Retype every line of the records exactly.

Dataset items:
[Start of section]

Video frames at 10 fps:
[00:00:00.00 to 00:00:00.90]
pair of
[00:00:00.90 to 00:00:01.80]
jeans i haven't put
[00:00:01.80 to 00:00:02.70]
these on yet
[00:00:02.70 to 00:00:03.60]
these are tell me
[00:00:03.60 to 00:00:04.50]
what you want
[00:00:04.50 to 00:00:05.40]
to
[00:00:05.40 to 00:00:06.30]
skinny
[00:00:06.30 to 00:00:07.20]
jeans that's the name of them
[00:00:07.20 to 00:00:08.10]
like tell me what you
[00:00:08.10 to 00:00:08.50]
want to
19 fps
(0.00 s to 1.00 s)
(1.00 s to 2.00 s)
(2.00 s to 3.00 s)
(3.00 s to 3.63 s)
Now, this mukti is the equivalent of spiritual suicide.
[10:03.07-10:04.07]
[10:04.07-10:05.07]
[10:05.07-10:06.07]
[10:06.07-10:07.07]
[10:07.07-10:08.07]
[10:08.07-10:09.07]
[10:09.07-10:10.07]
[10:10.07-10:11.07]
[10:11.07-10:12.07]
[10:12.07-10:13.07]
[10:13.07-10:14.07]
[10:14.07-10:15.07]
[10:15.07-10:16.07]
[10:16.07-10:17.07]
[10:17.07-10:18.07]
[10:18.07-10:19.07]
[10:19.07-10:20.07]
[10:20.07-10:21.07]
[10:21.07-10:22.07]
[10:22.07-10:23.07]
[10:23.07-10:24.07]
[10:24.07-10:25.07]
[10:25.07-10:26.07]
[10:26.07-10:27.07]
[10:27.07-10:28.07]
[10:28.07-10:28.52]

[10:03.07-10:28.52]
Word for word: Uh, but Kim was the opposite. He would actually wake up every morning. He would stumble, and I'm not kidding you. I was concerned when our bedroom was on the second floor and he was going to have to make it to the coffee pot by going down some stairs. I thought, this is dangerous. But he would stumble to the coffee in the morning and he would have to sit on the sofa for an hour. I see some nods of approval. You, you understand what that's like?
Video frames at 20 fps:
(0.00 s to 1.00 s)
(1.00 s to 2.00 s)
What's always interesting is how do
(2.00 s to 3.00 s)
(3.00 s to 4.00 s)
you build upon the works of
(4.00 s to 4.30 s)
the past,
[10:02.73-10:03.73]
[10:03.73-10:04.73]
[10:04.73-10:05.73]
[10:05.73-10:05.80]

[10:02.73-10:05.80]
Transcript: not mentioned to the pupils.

[End of section]

EXERCISE ANSWER:
Video frames at 10 fps:
[00:00:00.00 to 00:00:00.90]
pair of
[00:00:00.90 to 00:00:01.80]
jeans i haven't put
[00:00:01.80 to 00:00:02.70]
these on yet
[00:00:02.70 to 00:00:03.60]
these are tell me
[00:00:03.60 to 00:00:04.50]
what you want
[00:00:04.50 to 00:00:05.40]
to
[00:00:05.40 to 00:00:06.30]
skinny
[00:00:06.30 to 00:00:07.20]
jeans that's the name of them
[00:00:07.20 to 00:00:08.10]
like tell me what you
[00:00:08.10 to 00:00:08.50]
want to
19 fps
(0.00 s to 1.00 s)
(1.00 s to 2.00 s)
(2.00 s to 3.00 s)
(3.00 s to 3.63 s)
Now, this mukti is the equivalent of spiritual suicide.
[10:03.07-10:04.07]
[10:04.07-10:05.07]
[10:05.07-10:06.07]
[10:06.07-10:07.07]
[10:07.07-10:08.07]
[10:08.07-10:09.07]
[10:09.07-10:10.07]
[10:10.07-10:11.07]
[10:11.07-10:12.07]
[10:12.07-10:13.07]
[10:13.07-10:14.07]
[10:14.07-10:15.07]
[10:15.07-10:16.07]
[10:16.07-10:17.07]
[10:17.07-10:18.07]
[10:18.07-10:19.07]
[10:19.07-10:20.07]
[10:20.07-10:21.07]
[10:21.07-10:22.07]
[10:22.07-10:23.07]
[10:23.07-10:24.07]
[10:24.07-10:25.07]
[10:25.07-10:26.07]
[10:26.07-10:27.07]
[10:27.07-10:28.07]
[10:28.07-10:28.52]

[10:03.07-10:28.52]
Word for word: Uh, but Kim was the opposite. He would actually wake up every morning. He would stumble, and I'm not kidding you. I was concerned when our bedroom was on the second floor and he was going to have to make it to the coffee pot by going down some stairs. I thought, this is dangerous. But he would stumble to the coffee in the morning and he would have to sit on the sofa for an hour. I see some nods of approval. You, you understand what that's like?
Video frames at 20 fps:
(0.00 s to 1.00 s)
(1.00 s to 2.00 s)
What's always interesting is how do
(2.00 s to 3.00 s)
(3.00 s to 4.00 s)
you build upon the works of
(4.00 s to 4.30 s)
the past,
[10:02.73-10:03.73]
[10:03.73-10:04.73]
[10:04.73-10:05.73]
[10:05.73-10:05.80]

[10:02.73-10:05.80]
Transcript: not mentioned to the pupils.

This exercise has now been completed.